De ”verkrachting van Nanking” die duurde van 1 december 1937 tot de eerste week van januari in 1938, staat symbool voor de verschrikkingen in wat de tweede Chinees-Japanse oorlog wordt genoemd en die duurde van 1937 tot en met 1945. Zaterdag was het precies 75 jaar geleden dat deze oorlog uitbrak.

Dat gebeurde op 7 juli 1937 met een schijnbaar onbetekenend incident, dat bekend is geworden als „het incident bij de Marco Polobrug” en waarbij de Japanse militaire top bewust een aanleiding zocht om tot de aanval over te gaan.

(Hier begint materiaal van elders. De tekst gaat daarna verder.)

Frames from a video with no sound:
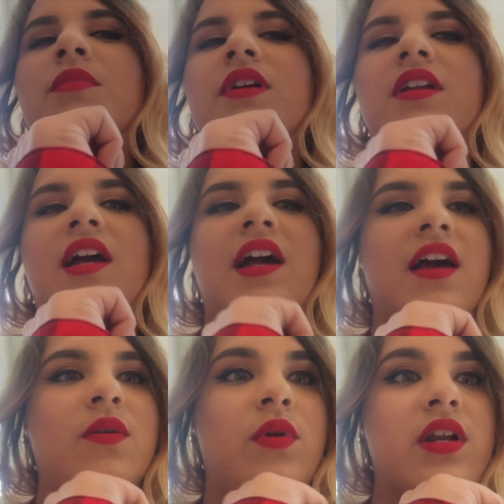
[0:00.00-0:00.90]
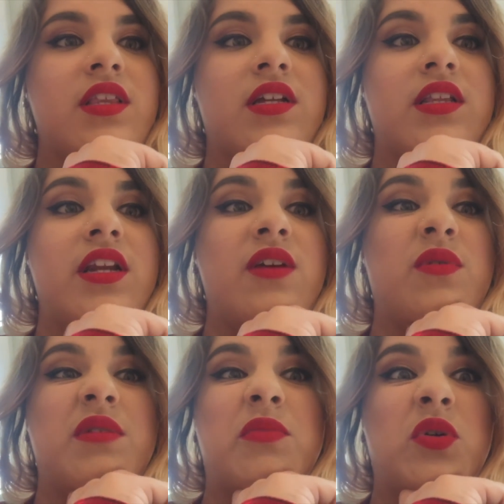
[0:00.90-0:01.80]
but I kind of wanted the Clinique
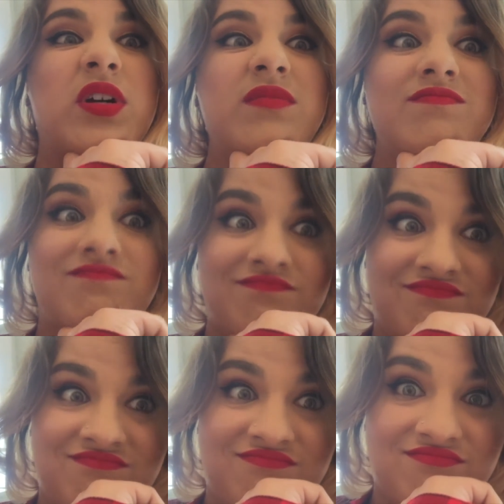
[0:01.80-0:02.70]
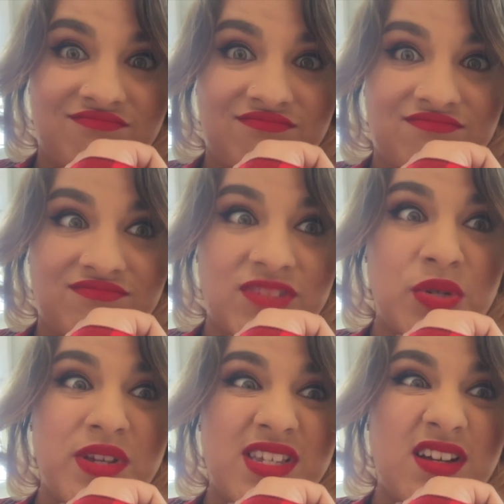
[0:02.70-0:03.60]
one more,
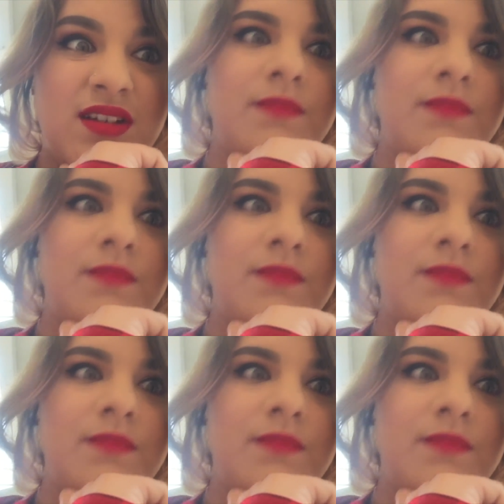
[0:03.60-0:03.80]
so I suck.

Dát het imperialistische keizerrijk Japan een bedreiging was voor China was aan het eind van de 19e eeuw al bekend en met de bezetting van Mantsoerije in 1932 nog meer realiteit geworden.

In de zomer van 1937 kwamen de twee landen opnieuw in oorlog met elkaar. In feite was China geen partij voor het sterke Japan. Tegenover een modern en verenigd keizerlijk leger stond een samenraapsel van elkaar bestrijdende partijen: de communisten onder leiding van onder anderen Mao Zedong, de nationalisten van Chiang Kai Shek en tal van onafhankelijke krijgsheren. Om Japan het hoofd te bieden sloten ze een tijdelijk verbond onder de naam Verenigd Front, maar in de praktijk was dat meer naam dan daad.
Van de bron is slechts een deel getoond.